Os meios de comunicações audiovisuais são instrumentos fortíssimos de dominação, que atuam sem que os dominados consigam percebê-lo. Melhor dizendo, atuam com certas sutilezas que levam os dominados a assimilarem padrões de superioridade e de inferioridade, ao tempo em que tudo aparenta igualdade.
Um exemplo trivial, que me vem agora à mente, são as séries televisivas norte-americanas. Todas elas seguem o modelo de personagens padronizados, segundo a lógica de oferecer os protótipos de identificação social básicos. Oferecem também as piadas permitidas, ou seja, o campo encontra-se previamente delimitado.
Especificamente, penso agora no chamado Big Bang Theory. Essa série apresenta quatro personagens principais: dois norte-americanos brancos wasp, um norte-americano judeu e um indiano. São físicos ou engenheiros, ocupantes daquela tipologia comportamental que em inglês chama-se nerd.
Seus ridículos são seus traços únicos e, no fundo, não-ridículos. Aparentemente, não há aqui qualquer desnível social, porque todos são objetos de piadas, que se parecem iguais em termos valorativos, mas não são. Há uma estratificação entre dominados e dominadores, perceptível na escolha das piadas.
Sabe-se muito bem que a indústria do entretenimento de massas é detida, em significativa proporção, por judeus norte-americanos. Sabe-se também que é estúpido apresentar uma personagem infalível, porque então a inverossimilhança evidencia o absurdo. A grande jogada é escolher as piadas que se aceitam contra si.
Na série dos físicos, a personagem judia é alvo de piadas por nariz grande, pela indumentária e por uma ginecofilia exacerbada e desproprorcional à maturidade esperada da idade.

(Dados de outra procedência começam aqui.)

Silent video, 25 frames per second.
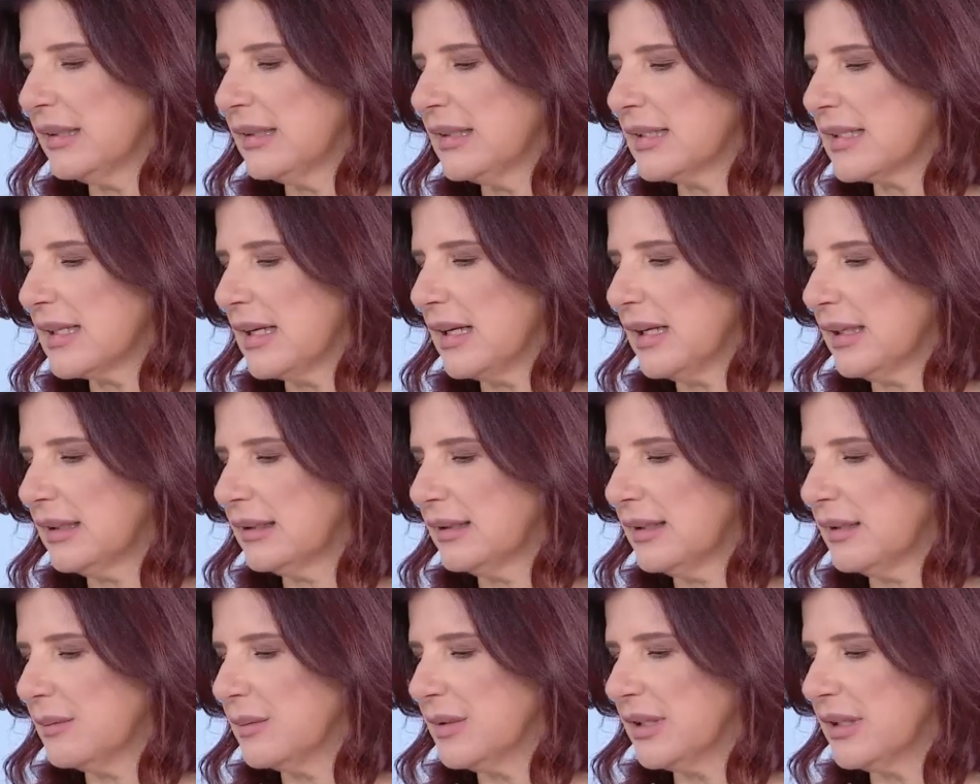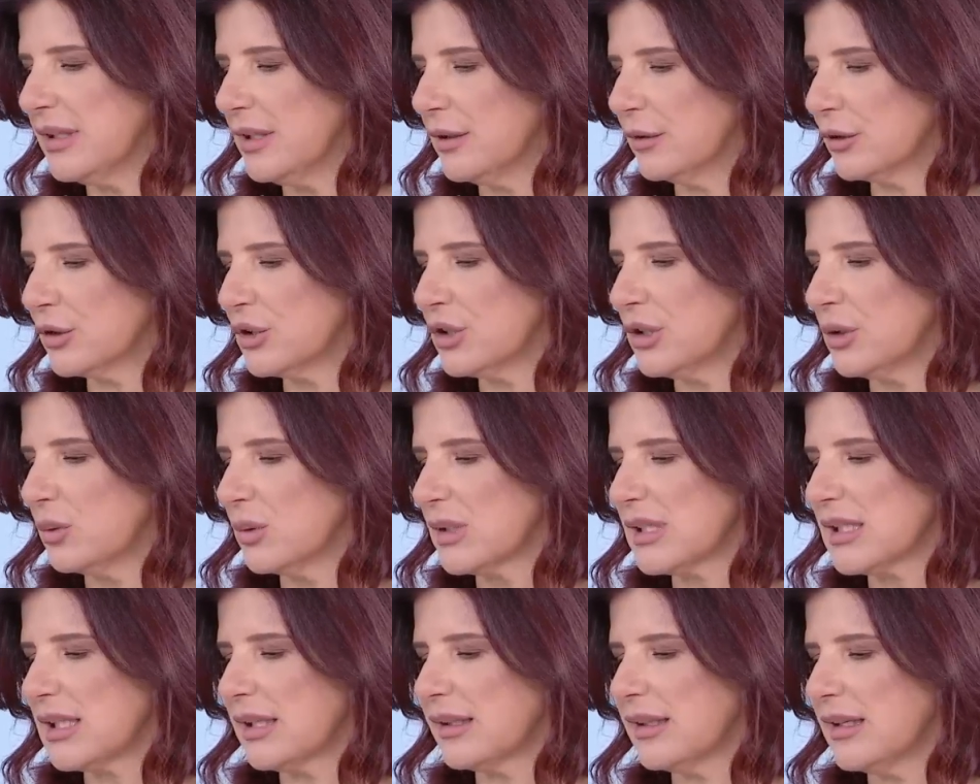كان نزل أكثر من
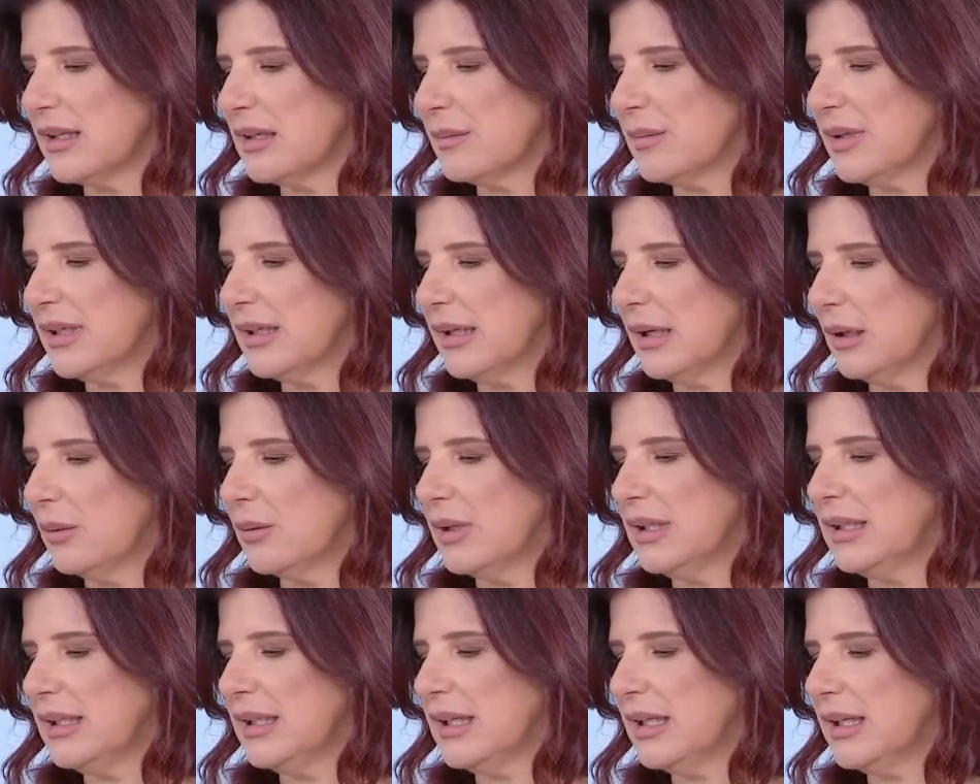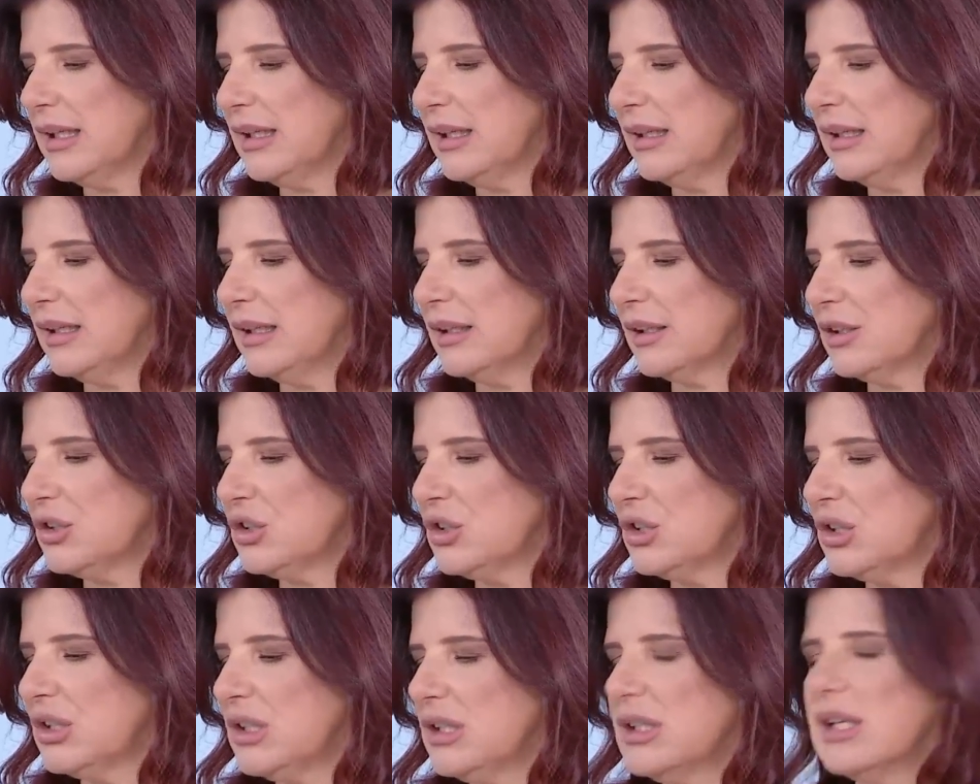22 وصل تقريبا لحوالي ال
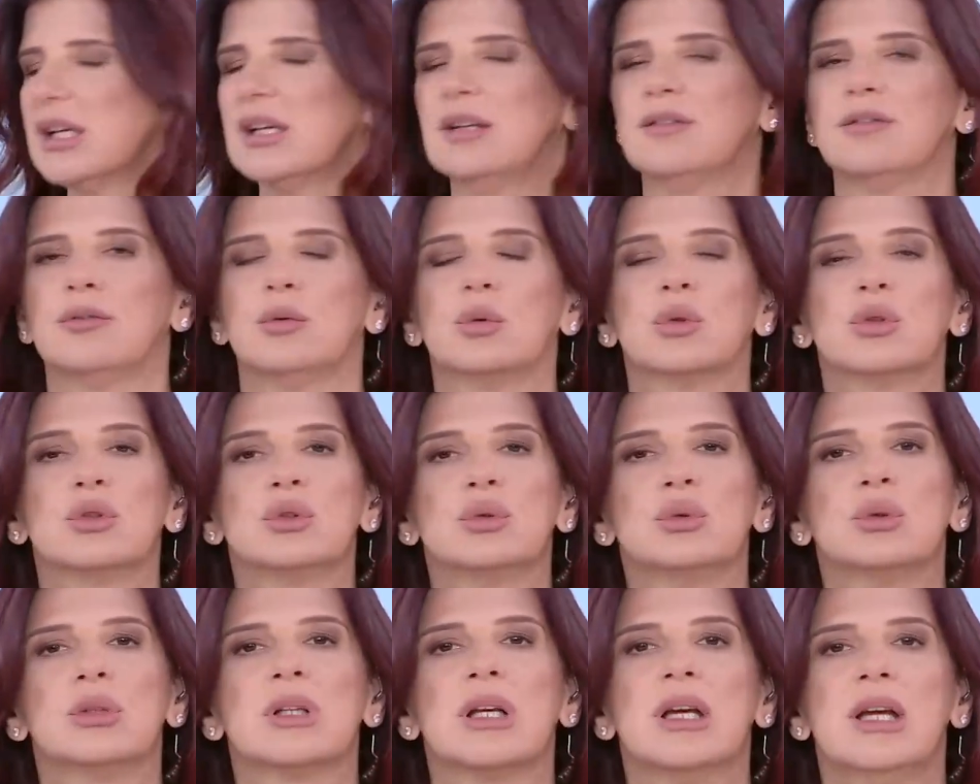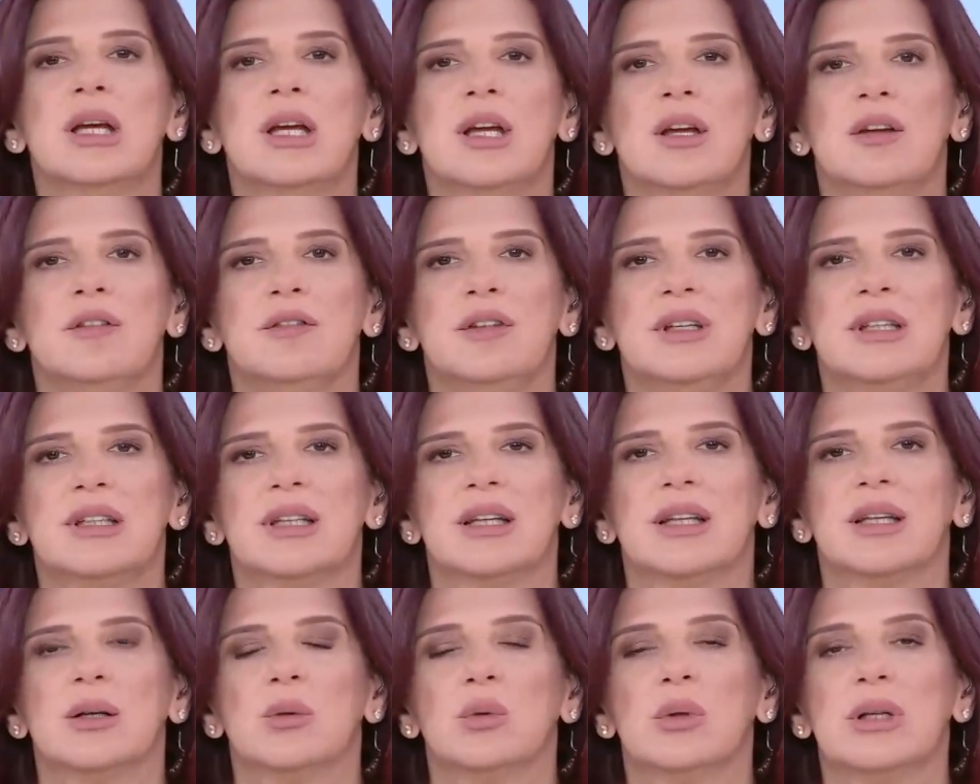20 ألف وكسور في
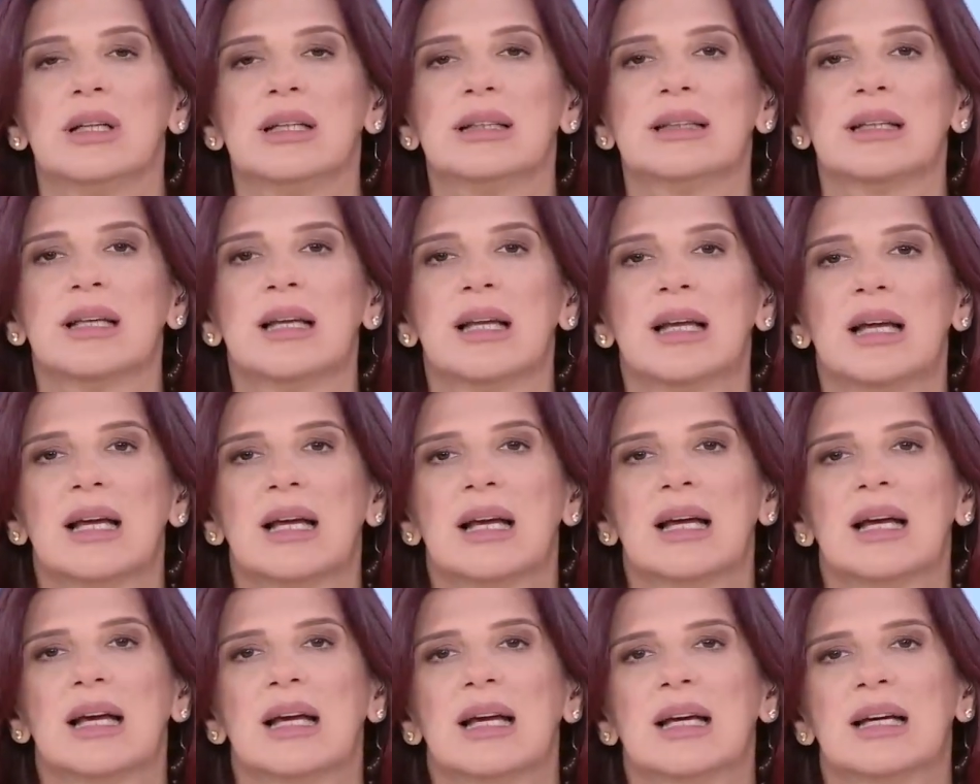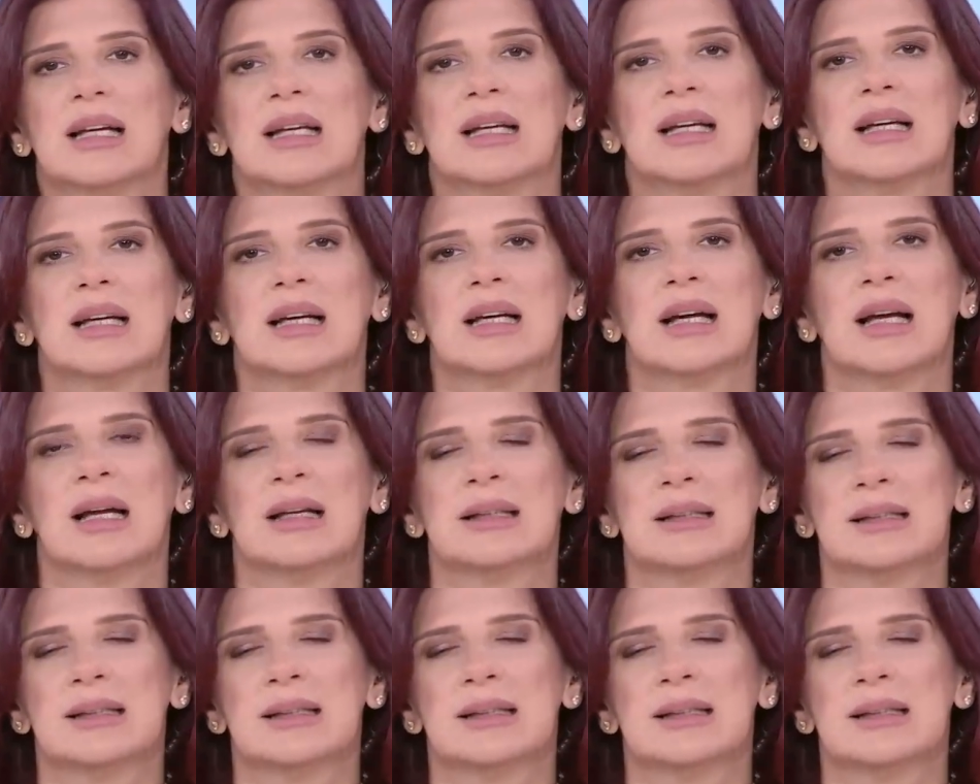تداولات آه،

Isso é precisamente aquilo que foi estabelecido pelos próprios como as piadas aceites.
A personagem indiana é alvo de piadas, mais ou menos sutis, relativamente a homossexualidade e misoginia, o que insinua inferioridade, notadamente em sociedades androcêntricas, em que o tipo dominante é o conquistador. Todavia, o público é levado a não perceber as diferenças valorativas, preso ao fato de que todos são alvos de piadas que, todavia, são muito distintas.
Não é à toa que a personagem do judeu não é alvo de insinuações de homossexualismo, porque essa característica é objeto de uma rejeição profunda pelo judaísmo. Pela mesma razão, não se fazem piadas com o suicídio de judeus ou com deles que tenham inclinações suicidas.
E assim funciona porque eles escolhem os estereótipos e para si permitem aqueles que não têm maiores cargas ofensivas e na medida para dar aparência de igualdade e tolerância.
Claro que fazer anedotas ou apontar os ridículos dos outros em caracteres rejeitados no seu grupo social ou étnico é algo de péssimo gôsto. Mas, é precisamente o que se faz com as personagens que simbolizam o outro. Com o outro, os limites de gôsto ou de cordialidade simplesmente não existem.
E o público fica na sua confortável tolice de achar que os espetáculos mediáticos são inertes em valorações.